What happened
Kiwoom Securities, one of South Korea's largest retail brokerages by daily turnover, is in talks to acquire a stake in Bithumb, Cointelegraph reported on Monday, citing local outlets. The size of the prospective stake, the valuation, and the counterparties on the sell side weren't disclosed in the initial report. Bithumb is South Korea's second-largest spot crypto exchange behind Upbit and has spent the past two years trying to clean up its shareholder structure and resurrect a Kosdaq listing that was scrapped in 2020.
Kiwoom didn't confirm the talks. Bithumb didn't comment publicly. The report frames the approach as part of a broader push by Seoul-based brokerages to lock in distribution into crypto before the Financial Services Commission's July framework takes effect.
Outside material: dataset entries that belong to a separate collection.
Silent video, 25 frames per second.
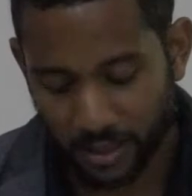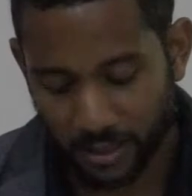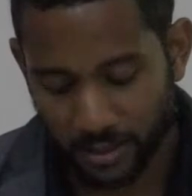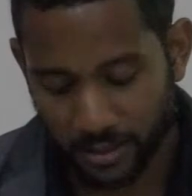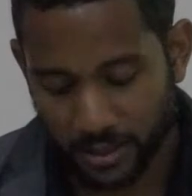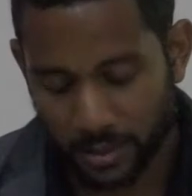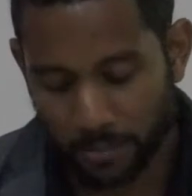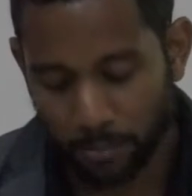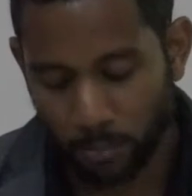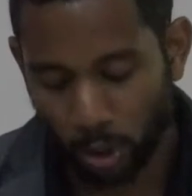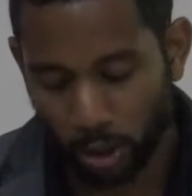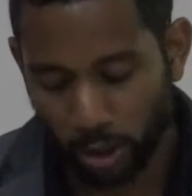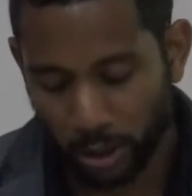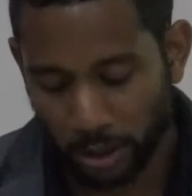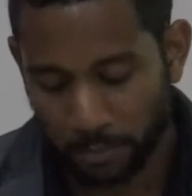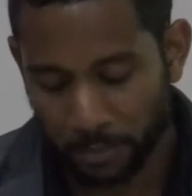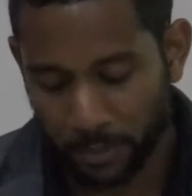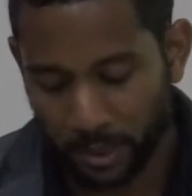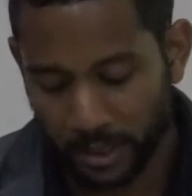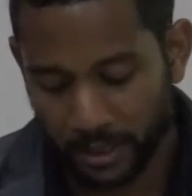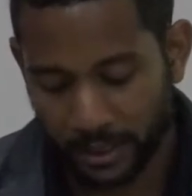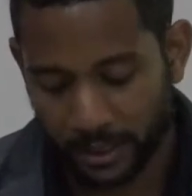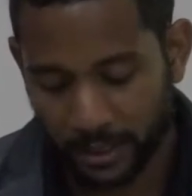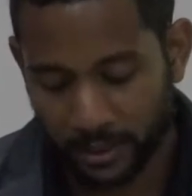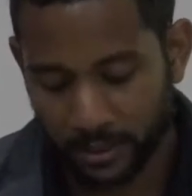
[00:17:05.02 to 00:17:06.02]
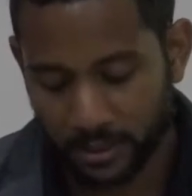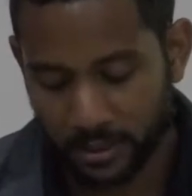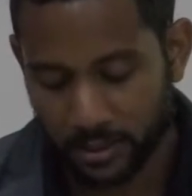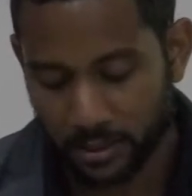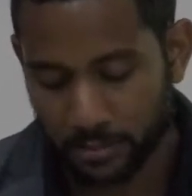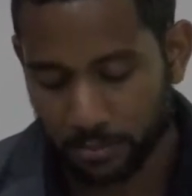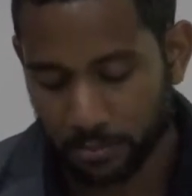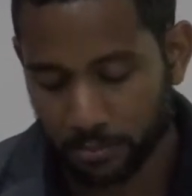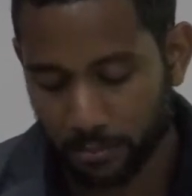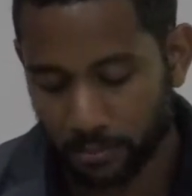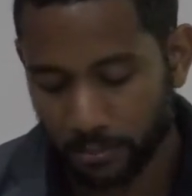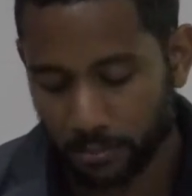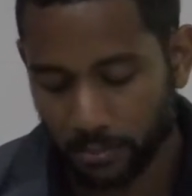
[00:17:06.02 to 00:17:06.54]
Symbolic meanings
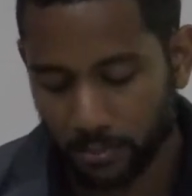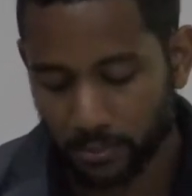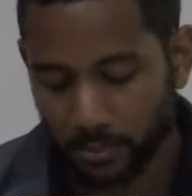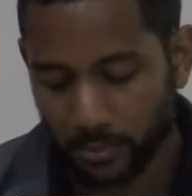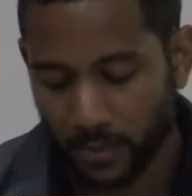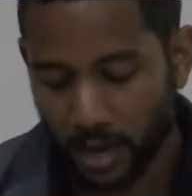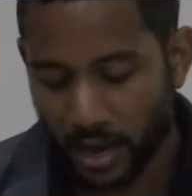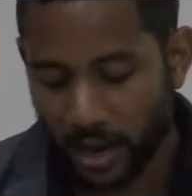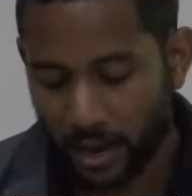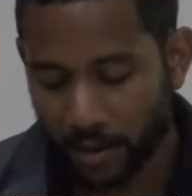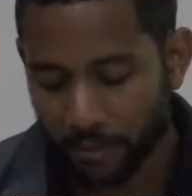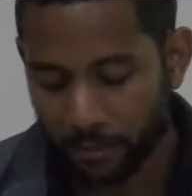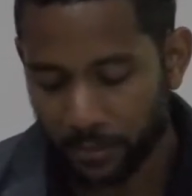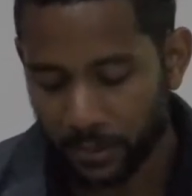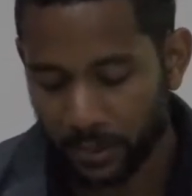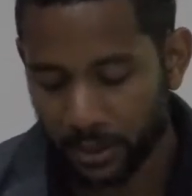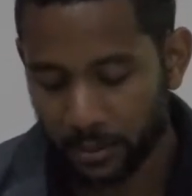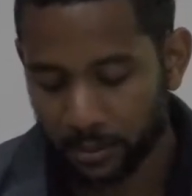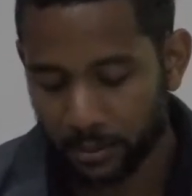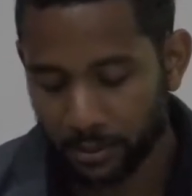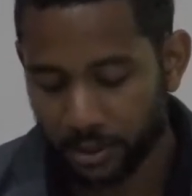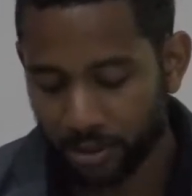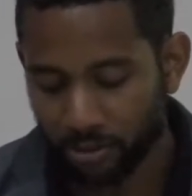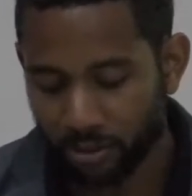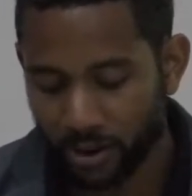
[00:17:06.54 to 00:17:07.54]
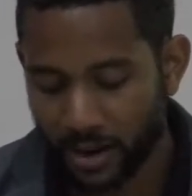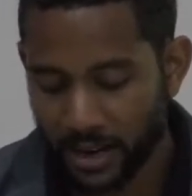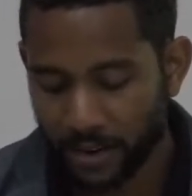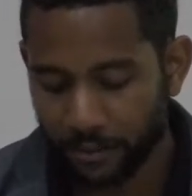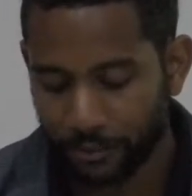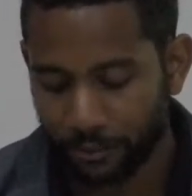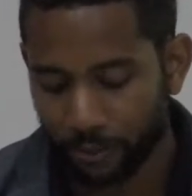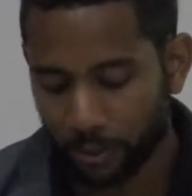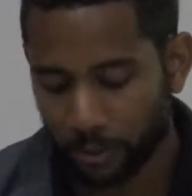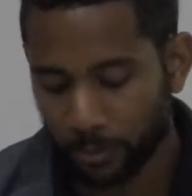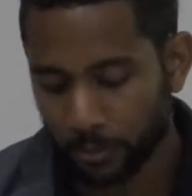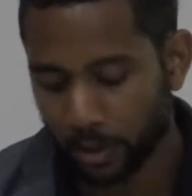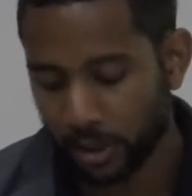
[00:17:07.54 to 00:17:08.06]
have been derived
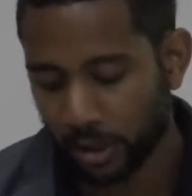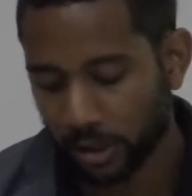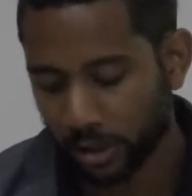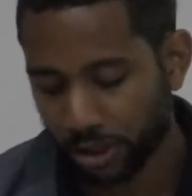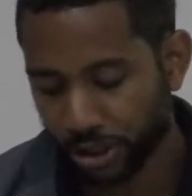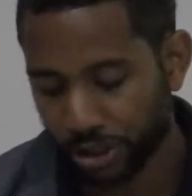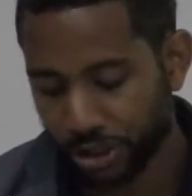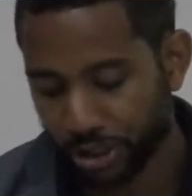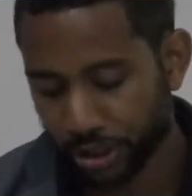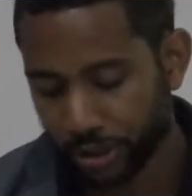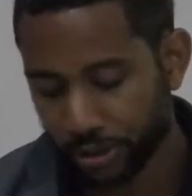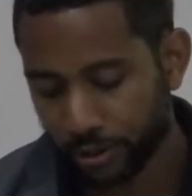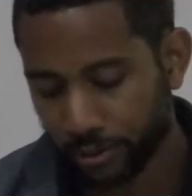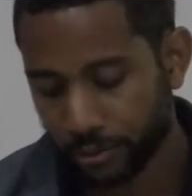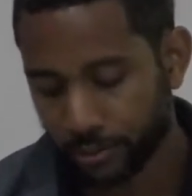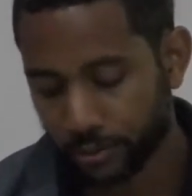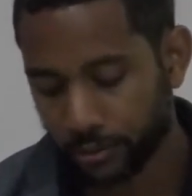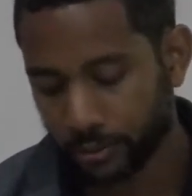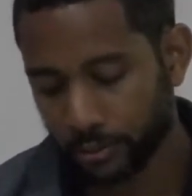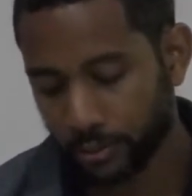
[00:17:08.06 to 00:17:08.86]
from culture,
That framework, first outlined by the FSC earlier this year, lets licensed securities firms offer crypto-linked services and products that were previously walled off from traditional finance under the country's 2021 Virtual Asset User Protection Act guardrails.
Why it matters
South Korea is one of the densest retail crypto markets in the world, with daily won-denominated volumes on Upbit and Bithumb routinely rivaling the largest USD venues during local hours. Until now, that flow has been ring-fenced from the brokerage industry, which controls the country's KOSPI and Kosdaq retail accounts. The July rulebook collapses that wall.
A Kiwoom-Bithumb tie-up would be the cleanest expression of that shift. Kiwoom runs the dominant retail trading app among Korean day traders. Bithumb has the licenses, the order book, and the won banking rails through NH Bank. Glue them together and you get a brokerage that can offer Korean retail one screen for stocks, ETFs, and spot crypto, the same structural pitch that Robinhood and Interactive Brokers built in the US.